Say It Ain’t So, Fed, Say It Ain’t So

The Federal Reserve broke my heart recently.

Now you might think that today’s post is about something to do with monetary policy, or the taper, or something high falutin’ like that.

Nope. It’s about a game. The Fed Chairman game, to be specific. And I’m heartbroken because the Federal Reserve took it down:

Thank you for your interest in the monetary policy game, Chair the Fed. The game has been a useful and fun tool to learn more about monetary policy. However, the Fed has updated its approach to monetary policy, and the changes are not readily accommodated within the existing structure of the game. As of June 1, 2021, the game is no longer available.
You can learn more about the Fed’s policy updates here. Be sure to also check out FOMC Rewind, a texting video series that summarizes the FOMC’s meeting statements.
In the meantime, we encourage you to connect with us on Twitter, Instagram, LinkedIn, and Facebook.
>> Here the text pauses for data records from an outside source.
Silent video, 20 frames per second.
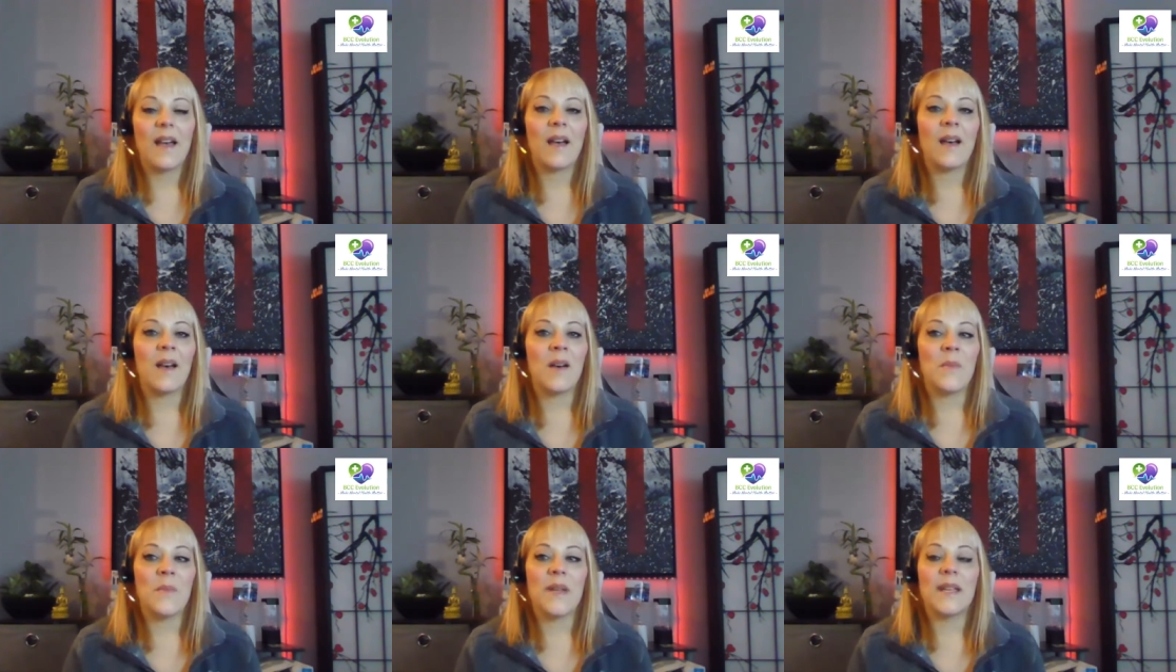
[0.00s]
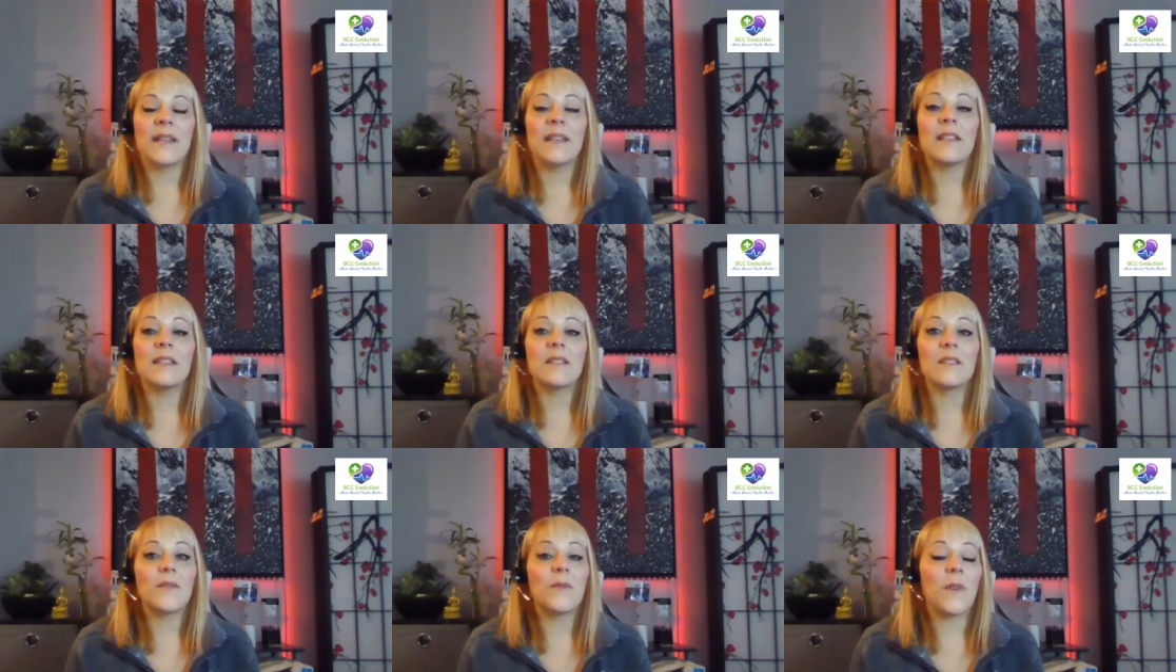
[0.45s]

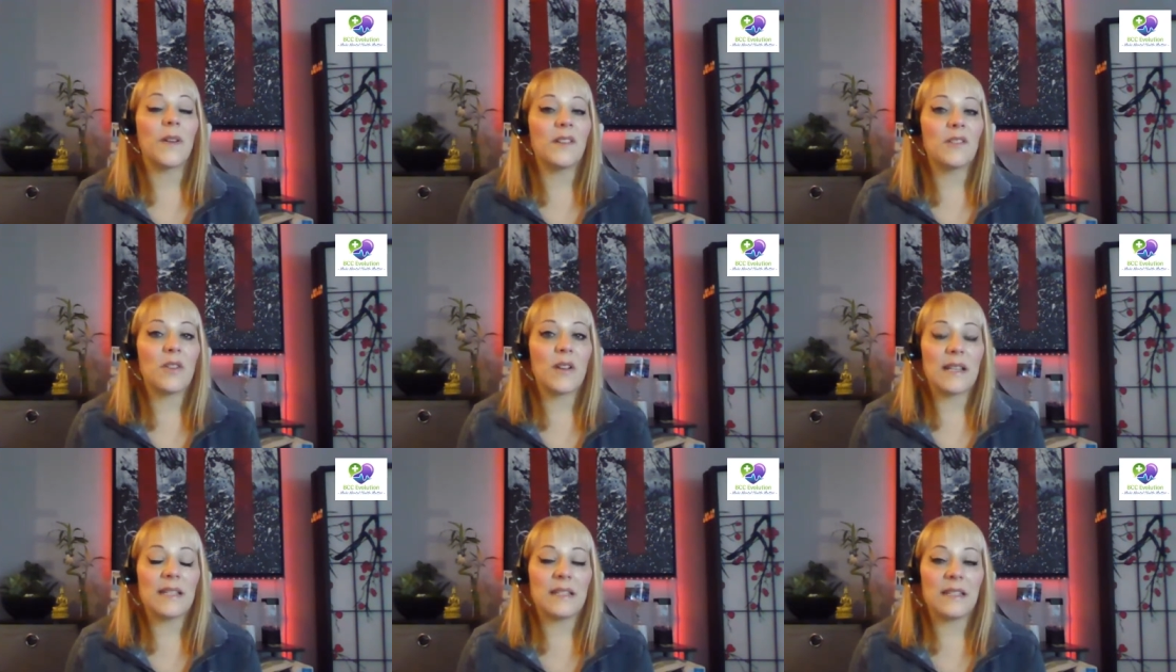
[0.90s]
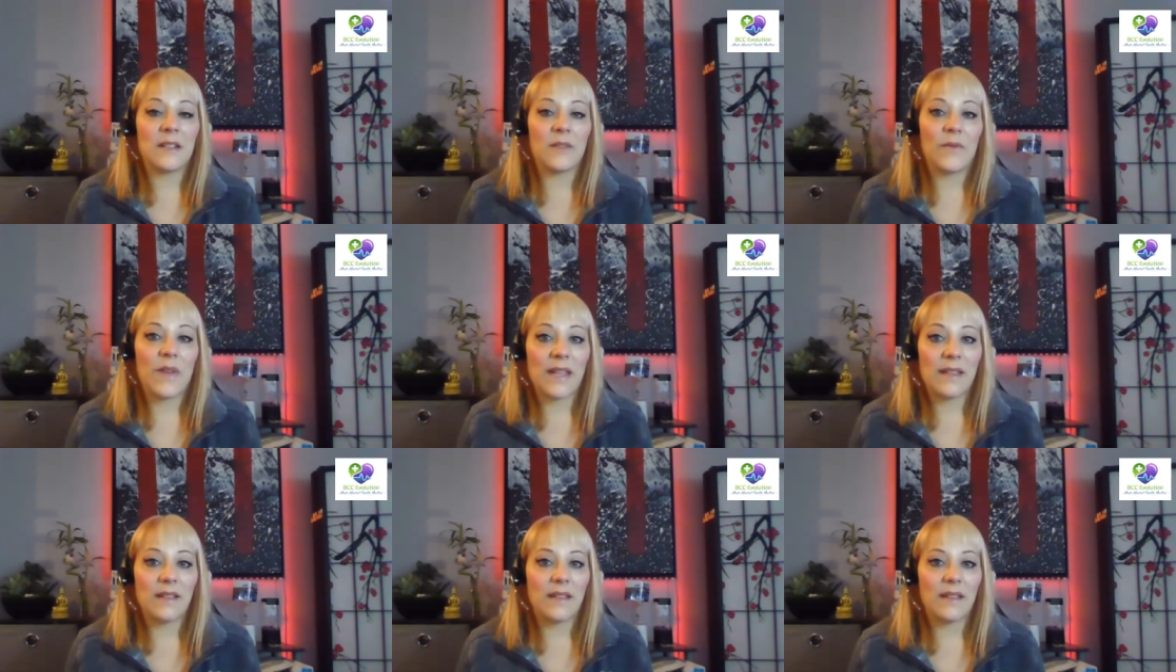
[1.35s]
It is a fundraising
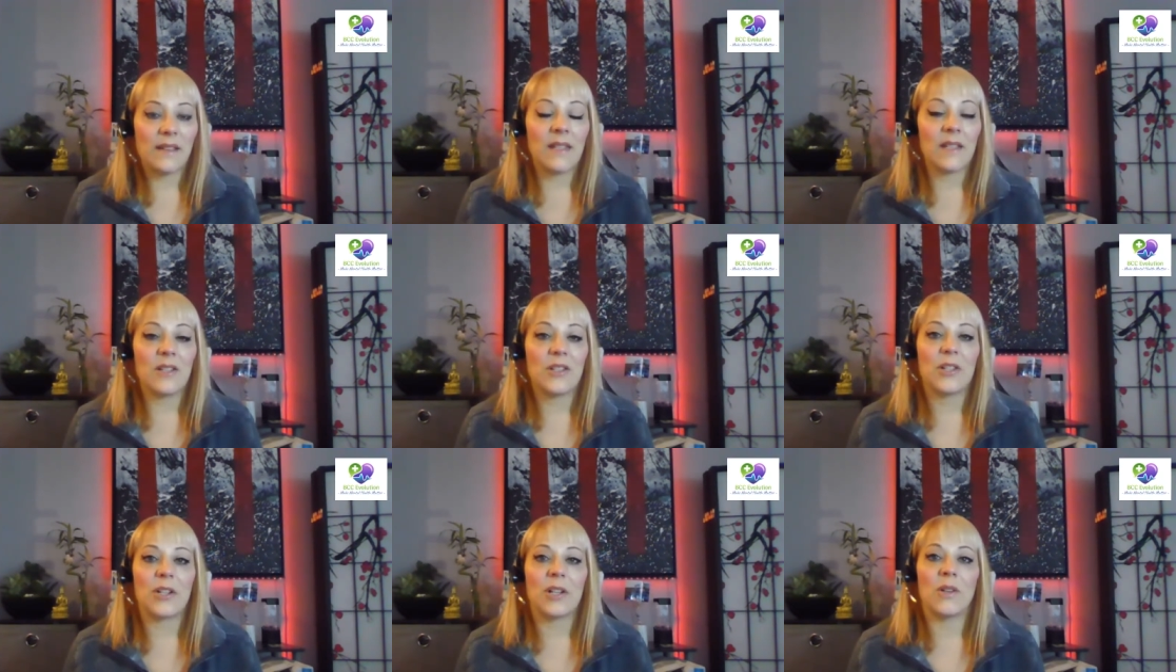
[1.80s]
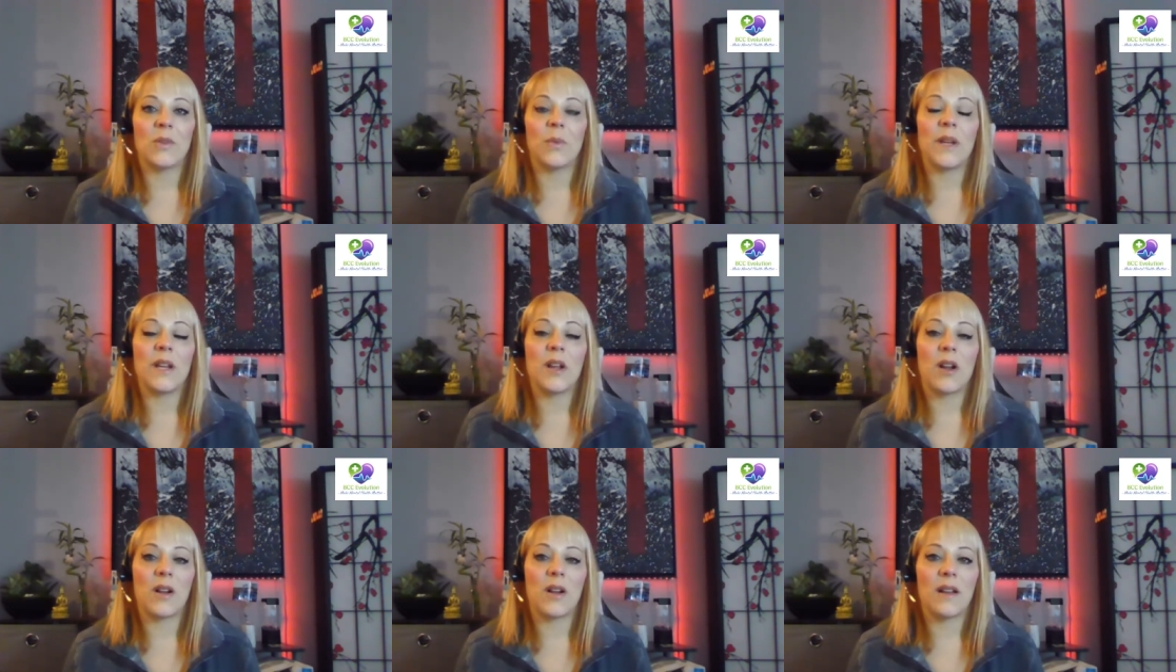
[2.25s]
event. This year,
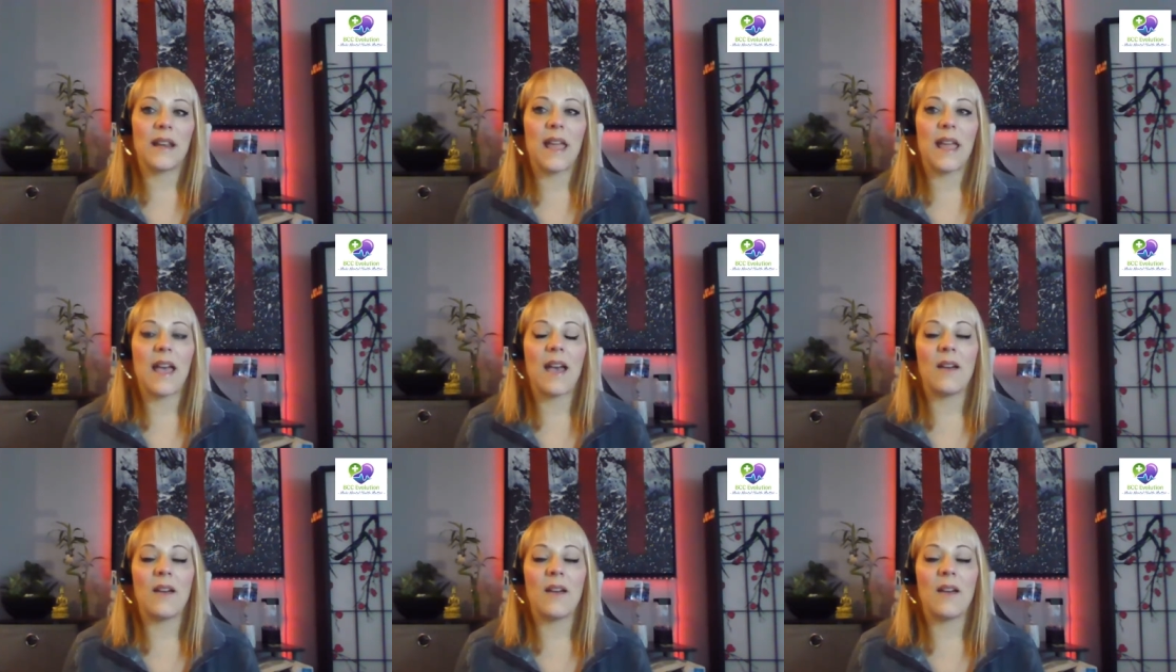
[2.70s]
we are going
https://www.sffed-education.org/chairthefed/default

So what was the game all about? Well, you got the chance to “be” the Fed Chairperson for sixteen quarters, or four years. You had to “react” to events that took place in the economy by raising or lowering interest rates, in order to meet two objectives. First, you had to make sure that inflation was as close to possible to 2% over the duration of your term, and second, you had to make sure that unemployment was as close as possible to 5% over the duration of your term.

The game was designed with some sort of a payoff between inflation and unemployment, and the reason I use the phrase “some sort of” is because I do not know quite what the functional form was. If you played the game long enough, you figured out pretty quickly that there would be a “crisis” at the end of your fourth quarter in charge. And the remaining 12 quarters were essentially an exercise in firefighting.
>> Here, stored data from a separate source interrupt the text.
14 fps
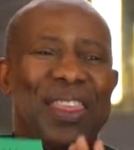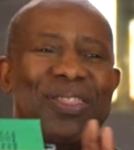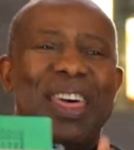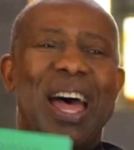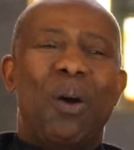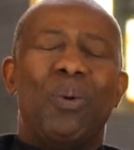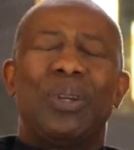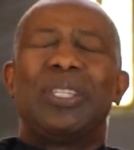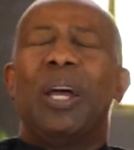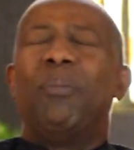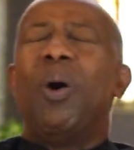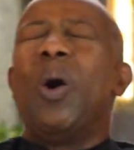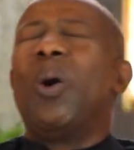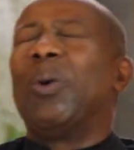that which
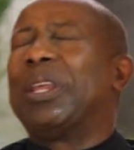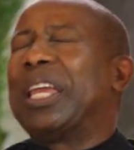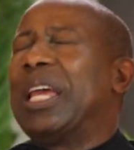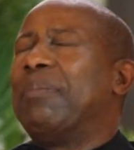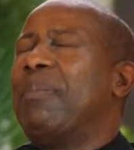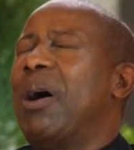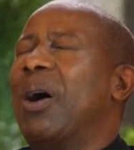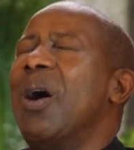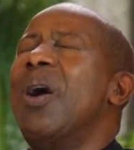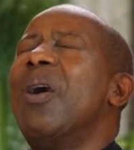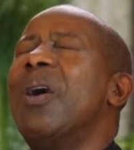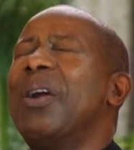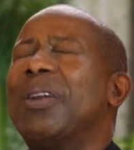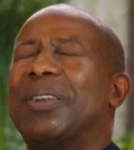I'm holding in my
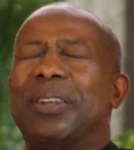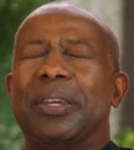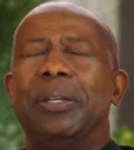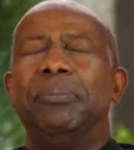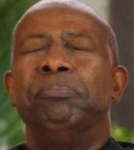heart,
Inflation in the game had a way of getting out of hand pretty quickly, and unless you were quick enough to react and adjust real interest rates quickly enough, each successive quarter would have the economy spiraling quickly out of control. Of course, if you knew your monetary theory well enough you could figure out how to “win”.

Here’s a screenshot of the game layout:

Source: The Hill

And here’s an example of how quickly things could get out of hand:

Sourcehttps://i.ytimg.com/vi/5PAJtUjikis/maxresdefault.jpg

The last sentence from the previous version bears repetition: Of course, if you knew your monetary theory well enough you could figure out how to “win”.

That’s the point!

And that’s why I wish the Fed would reinstate the game. Because playing the game was a great way to get students to learn what monetary policy looks like in action. Sure, you can have students read Mishkin, or any other monetary text. And sure you can have them go through as many PDF’s released by both the Federal Reserve and the RBI. But nothing beats having the class split up into two teams, and playing three rounds each of this game.

After that, explaining the monetary transmission mechanism, or the Philips curve, or inflation expectations, or what “dovish/hawkish” means was child’s play. Because you see, they’d seen the effects for themselves.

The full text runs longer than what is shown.